Potentially, the delivery of state services can survive such lacklustre, revolving-door political masters. A professional public service has institutional memory and loyalty to the administrative process, not to a fickle political patron.

Unfortunately, the civil service has been gutted. At a senior level, virtually no career public servants remain, just a steady procession of highly-paid political appointments. These men and women have few discernible skills, or if they do, the appointees never survive long enough to apply them.

Last year, the Institute of Race Relations — in one of those bits of research that university academics used to undertake before they began to devote all their attention to suckling at the hind tit of ANC beneficence — analysed the extraordinary amount of cadre churn in Zuma’s administration. Over an eight-year period, in the 38 government departments that existed, 172 people held the post of director-general, each remaining it for an average of 22 months.

If the likes of Hogan and President Cyril Ramaphosa — as shown by the current process to find an independent, competent National Director of Public Prosecutions — have now embraced the idea of a meritocracy, that’s good news. But it's not going to be a simple matter to change the  ANC.

Deployment is key to the part and its allies. The ANC is an enormous, self-fuelling engine of patronage. If Ramaphosa and his merry band want to retain their tenuous hold on power, they, too, will have to use deployment.

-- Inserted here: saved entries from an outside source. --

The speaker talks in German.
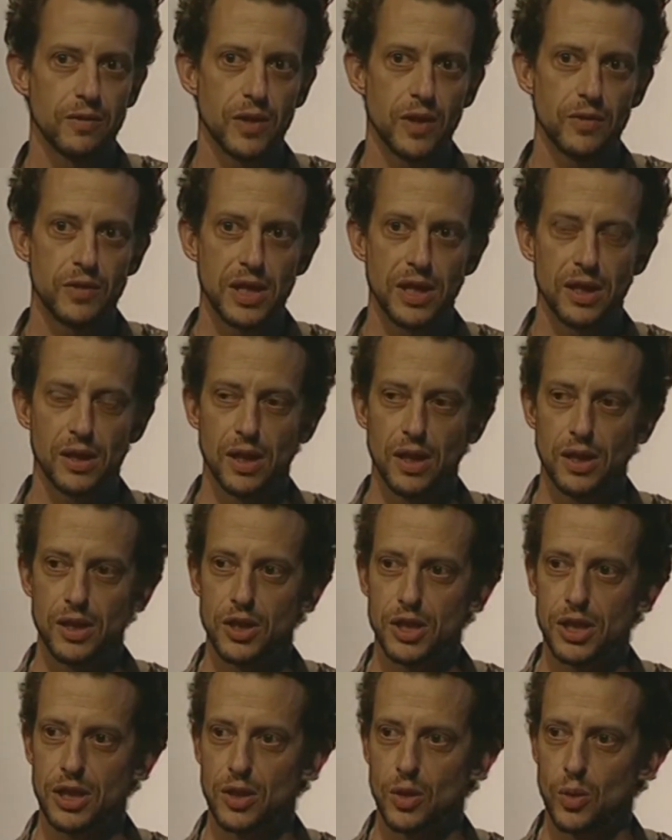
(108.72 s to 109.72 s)
Diese
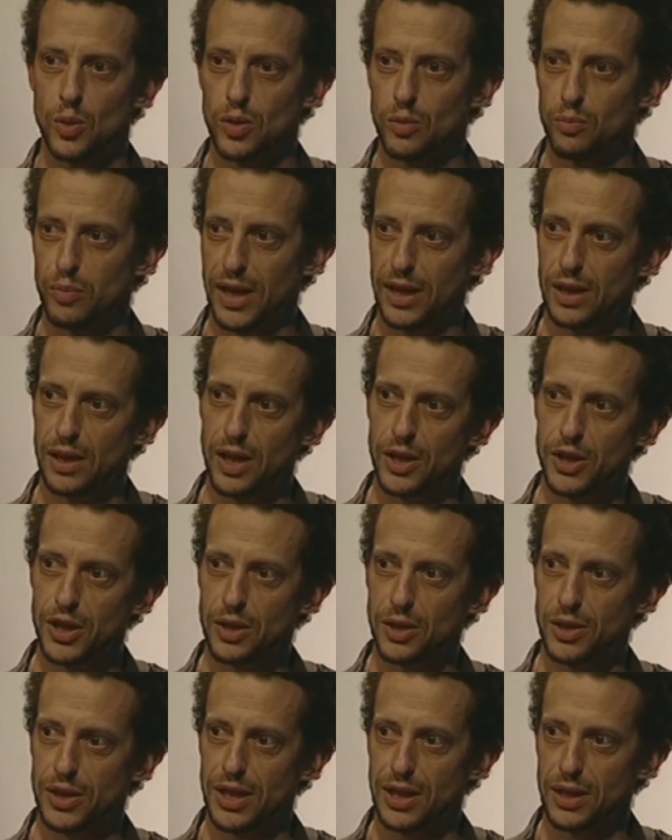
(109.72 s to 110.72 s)

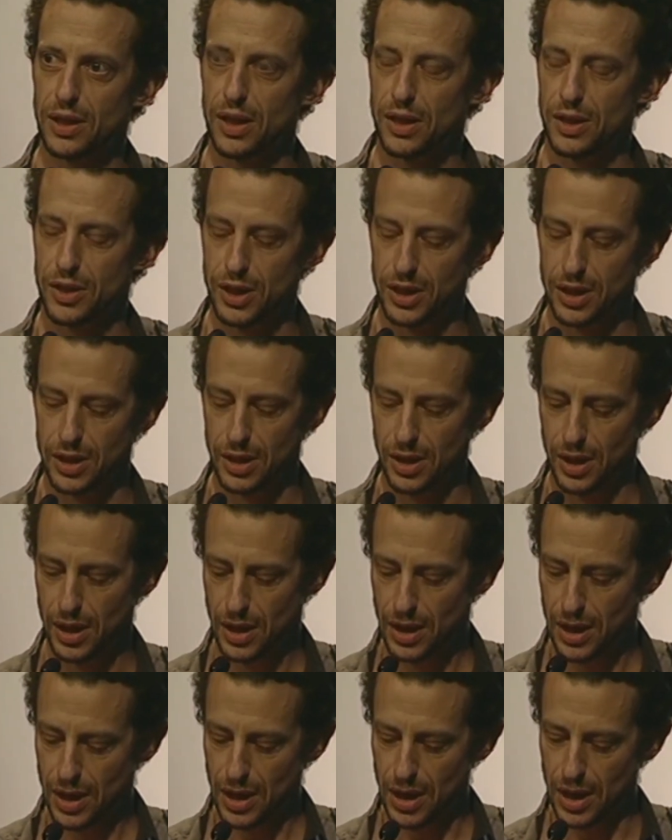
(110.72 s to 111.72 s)
Instrumentalisierung der
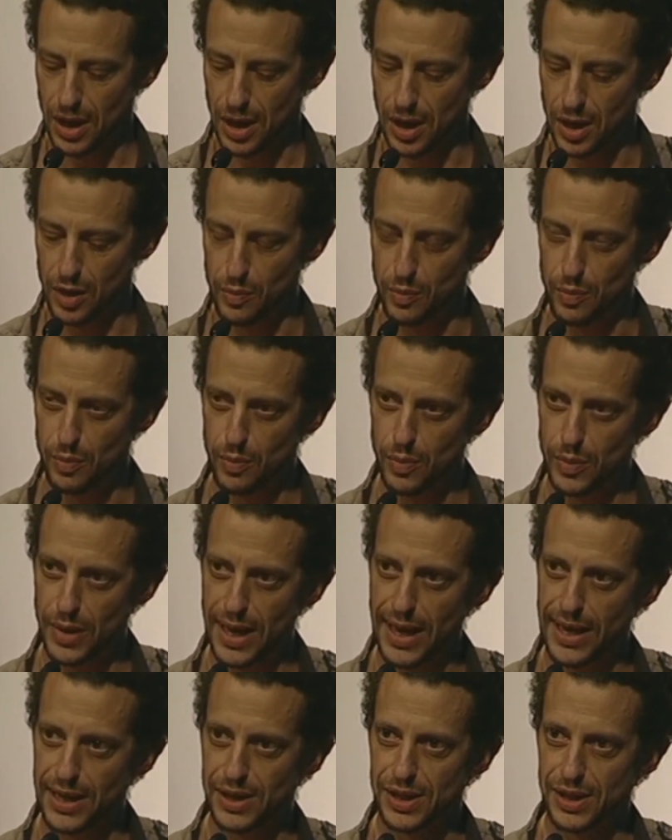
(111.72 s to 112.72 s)
Technologie oder der
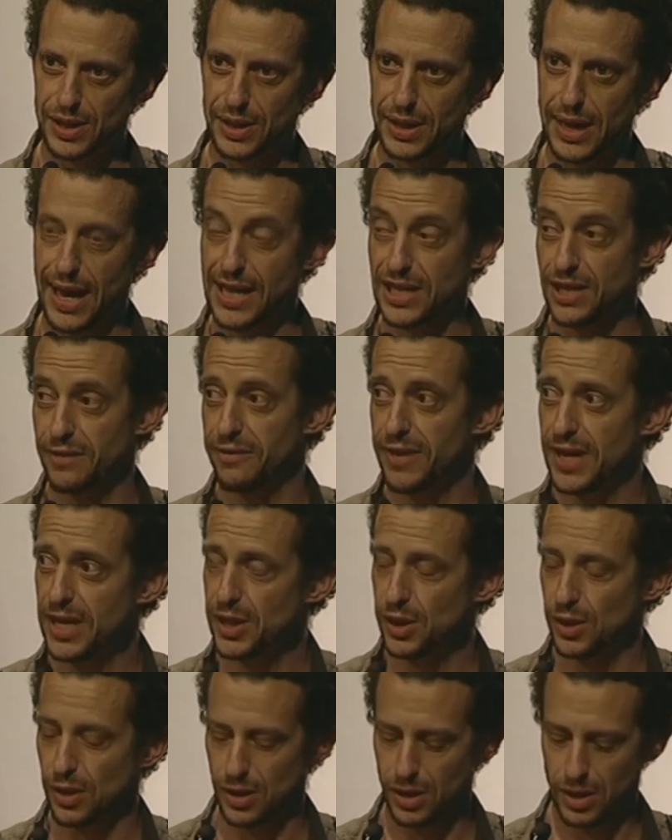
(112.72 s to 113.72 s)
biologischen
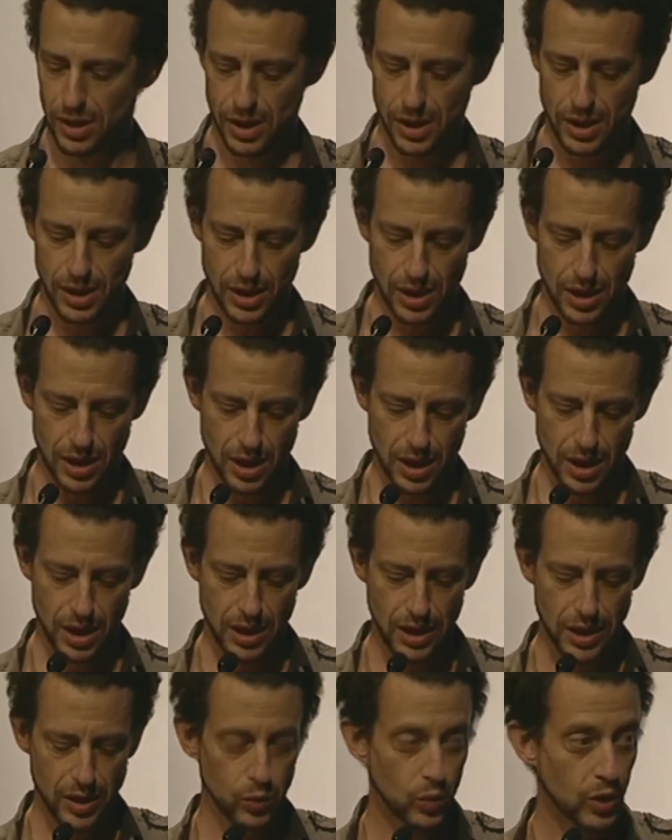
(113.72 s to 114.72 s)
Technologie
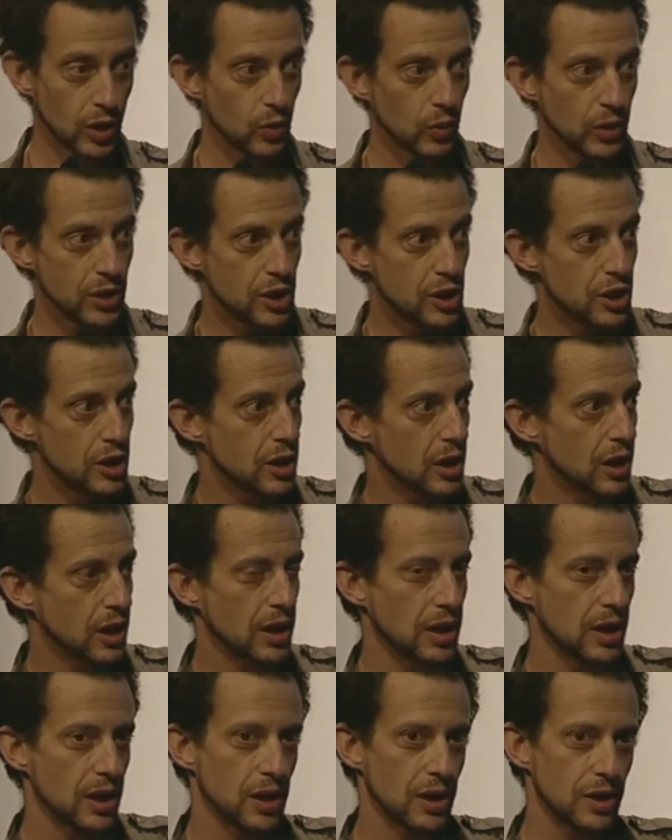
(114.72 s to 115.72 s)
als
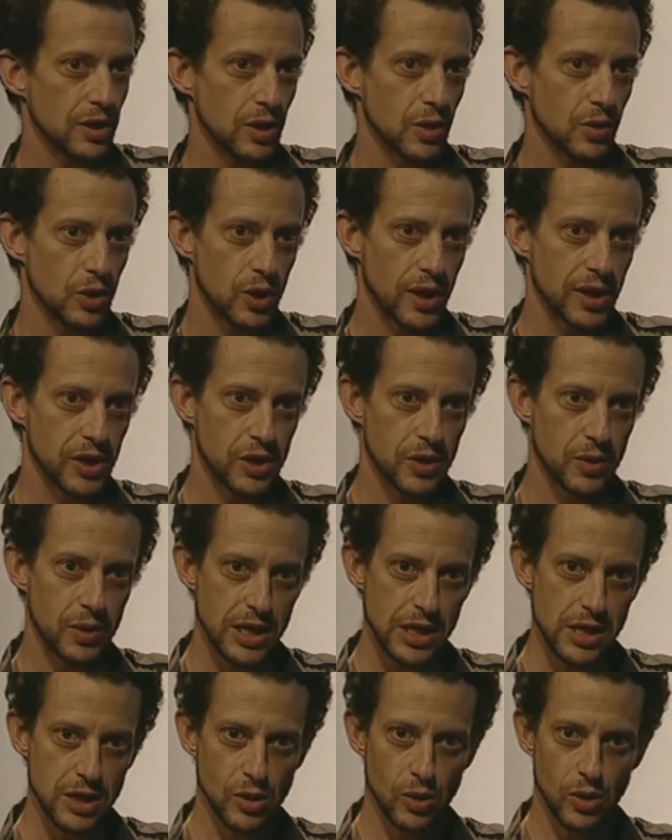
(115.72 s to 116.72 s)
Gefäß,
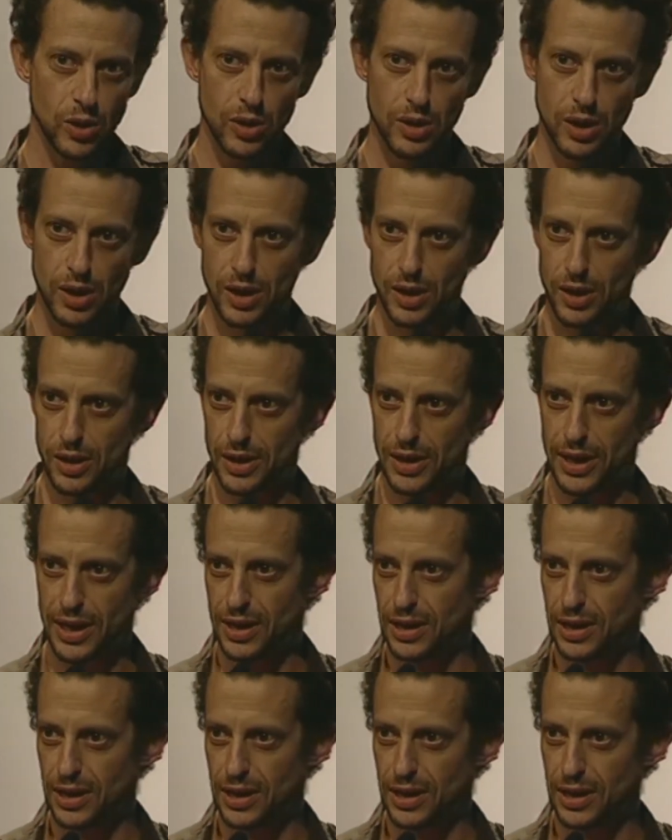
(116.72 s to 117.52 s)
als Träger,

As Democratic Alliance leader Mmusi Maimane points out in an open letter to Ramaphosa, the ANC stated more than two decades ago that its policy was to capture control of every aspect of the state by deploying loyal cadres to key non-political positions. It was Ramaphosa, himself, who announced the launch of the “Decade of the Cadre” in 2012.

Targets included the military, the judiciary, and Chapter Nine institutions, all of which the Constitution envisaged as non-partisan. It is cadre deployment that has delivered us into the hands of a Public Protector who is no more of a political assassin, as well as the timid and hopelessly biased SA Human Rights Commission. 

A further problem is that once deployed and affirmatively-actioned, the people appointed are difficult to dislodge. Disgraced former SA Revenue Service commissioner Tom Moyane this week launched a High Court application to reverse his firing and block the appointment of a successor. 

Also fighting his dismissal is former Transnet CEO Siyabonga Gama. So, too, did Shaun Abrahams at the National Prosecuting Authority. And Hlaude Motsoeneng at the state broadcaster.

The ANC will not, cannot, relinquish deployment. And deployment makes state capture not an aberration, but an inevitability.